Here's the plan; try to "get a in terms of b" (or "b in terms of a"). Really, I mean try to solve for a, so that it equals something that involves b (or solve for b so that it equals something that involves a).
yeah, i know. but how do i do that?
You can look at either equation, and solve for either variable. It's up to you!
It's all fair game in this problem. So pick and equation and pick a variable to solve for!
ok, 3a+5b=4. let's solve for a.
Okay, you start! I'll watch.
Unless you want to workon it together now; we can do that.
yeah, let's work on it together.
Alright. When equations aren't too complex, a great starting point is getting the terms containing variable you're solving for, a, on the opposite side of all the other terms. So look at 3a+5b=4. Which term (containing a) do we want to it's own side?
I agree! And it's with 5b, which we need to get rid of. And it appears you know how to do that! Good! So now a is still stuck with something; it's being multiplied by 3! So can you fix that, too?
\[a= \frac{ 5b+4 }{ 3 }\]
close! You forgot your sign of 5b! You had it right before! I'm guessing you were distracted by Open Study's fancy equation thing, but I don't know.
\[a=\frac{-5b+4}{3}\]Haha, that's fine! So we solved for a in that one equation, 3a+5b=4. a is always a is always (-5b+4)/3. So we can substitute it into another a's place. Try it in the other equation, 4a+3b=-2. the a will be replaced and the only variable in the equation will be b. The we can solve for b!
So, start by substitution!
Make sure you type (-20b+16)/3 + 3b = -2 ! I see you factored correctly, but the way you wrote it it didn't look like it was all divided by 3, though it really was! :)
So\[\frac{-20b+16}{3}+3b = -2\]
Just so that left-most b isn't divided by it.
So\[3(\frac{-20b+16}{3}+3b)=3(-2)\]
Common mistake! Don't worry! You just have to remember to multiply each entire side by 3. That way you're doing the same thing to each side, so that the two new sides will still be equal.
i multiplied by 3 to -20b + 16 so that canceled the 3 out, and then i multiplied the -2 by 3, giving -6. what i do wrong?
You have to multiply 3b by 3 as well!
I'm sure you'll see it soon.
-20b+16+9b=-6 -20b+9b=-22 -11b=-22 22=11b 22/11=b 2=b Yeah!
I had to work it out to check, but we got the same thing.
yay :D thanks eric :D yur awesome :D
Sorry for the wait, Open Study glitched :P Recap, we solved for "a in terms of b" and we solved for b. Now we know b and can now solve for a!

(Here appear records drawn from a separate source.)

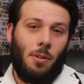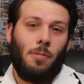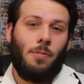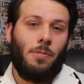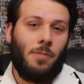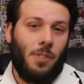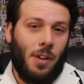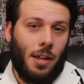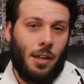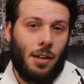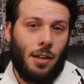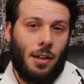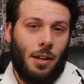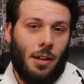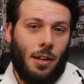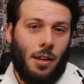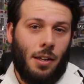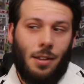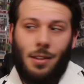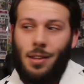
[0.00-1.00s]
a fit,
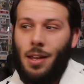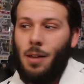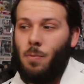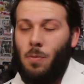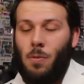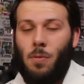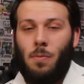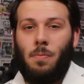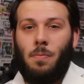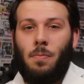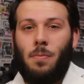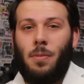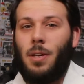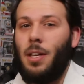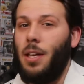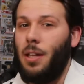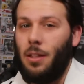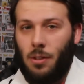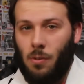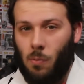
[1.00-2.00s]
they won't
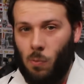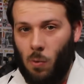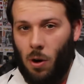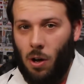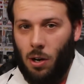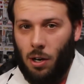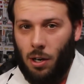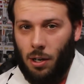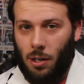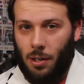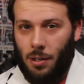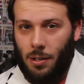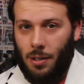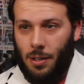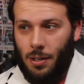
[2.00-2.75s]
get in the water.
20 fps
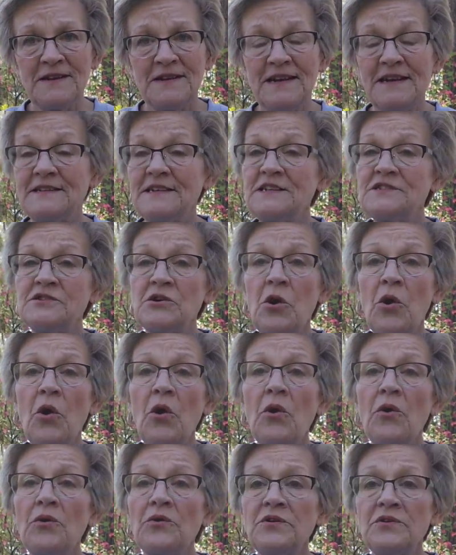And that's
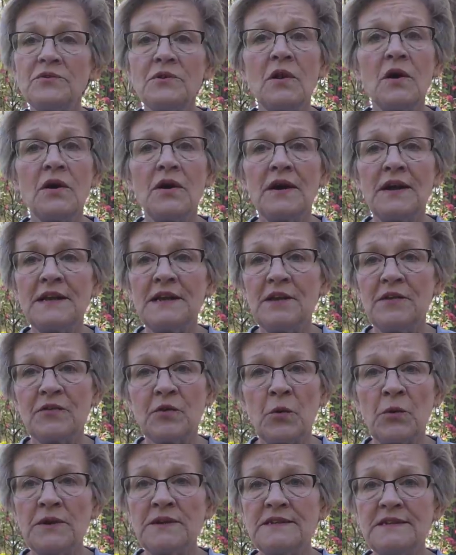all your lawn is
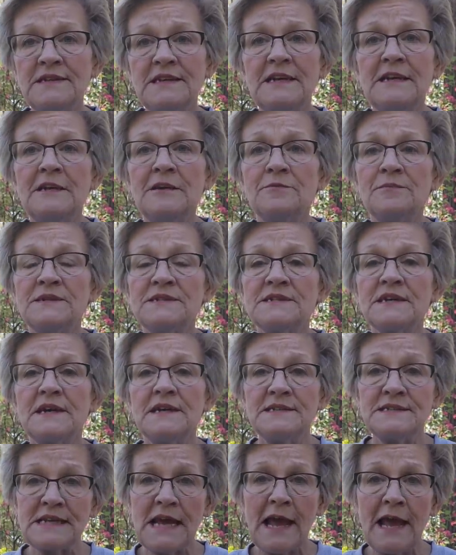going to need
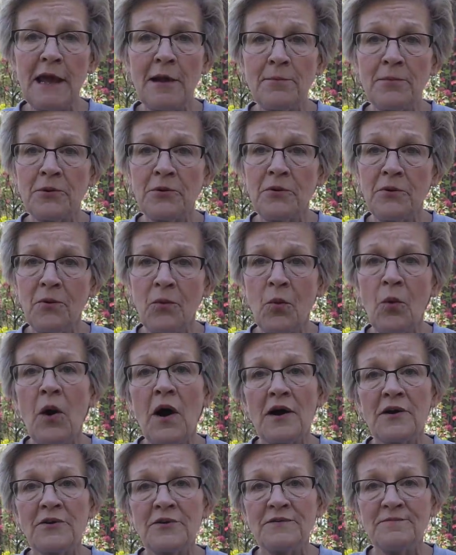besides ample
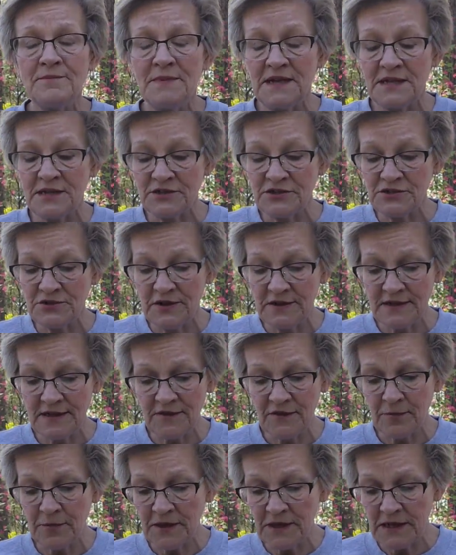water, making sure it
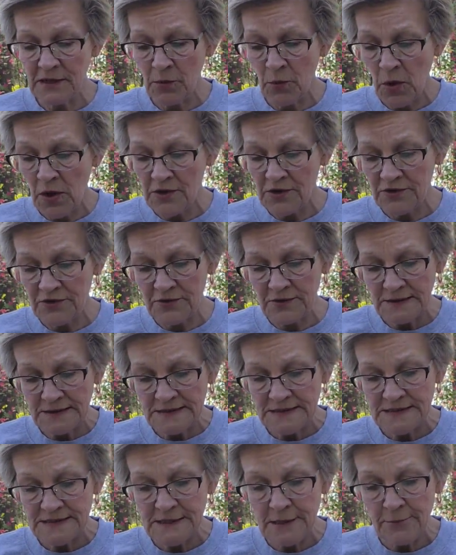gets plenty of water during
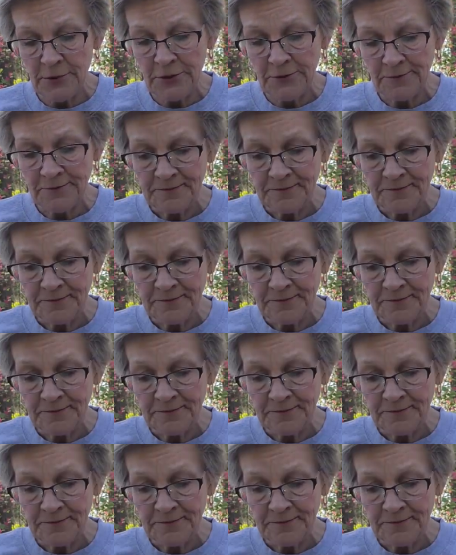the summer.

My pleasure! Thank you for doing your part! You did great!
\[a=\frac{-5b+4}{3}=\frac{-5(2)+4}{3}\] and compute... finale!

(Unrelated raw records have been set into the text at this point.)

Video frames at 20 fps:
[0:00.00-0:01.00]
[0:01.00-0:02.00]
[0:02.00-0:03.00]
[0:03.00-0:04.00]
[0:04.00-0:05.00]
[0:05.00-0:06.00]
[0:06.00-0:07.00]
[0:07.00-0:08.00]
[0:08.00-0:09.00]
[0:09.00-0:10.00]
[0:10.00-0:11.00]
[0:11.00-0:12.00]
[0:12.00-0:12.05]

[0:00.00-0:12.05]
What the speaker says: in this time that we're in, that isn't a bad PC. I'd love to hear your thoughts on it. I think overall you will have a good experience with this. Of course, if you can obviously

i just hope i do good on the quiz tomorrow...
My pleasure. Did you get a = 2?
Best of luck! Tag me in any other questions you have, or you can ask them here. But the most important thing in these an dmany other math problems is planning! Knowing what you will do. This technique we used is good for this situation.
Haha!! Caught me! -2 ! :D
Serves me right for trying to do it in my head.
My responses are out of order. Open Stud is scrambled, it seems.
yeah. open study is being really laggy today. if i can just finish up my science homework, ill bring up some more questions to study with. thanks again :D and bye for now.
I'm glad it's not just me! No problem. Good luck with everything!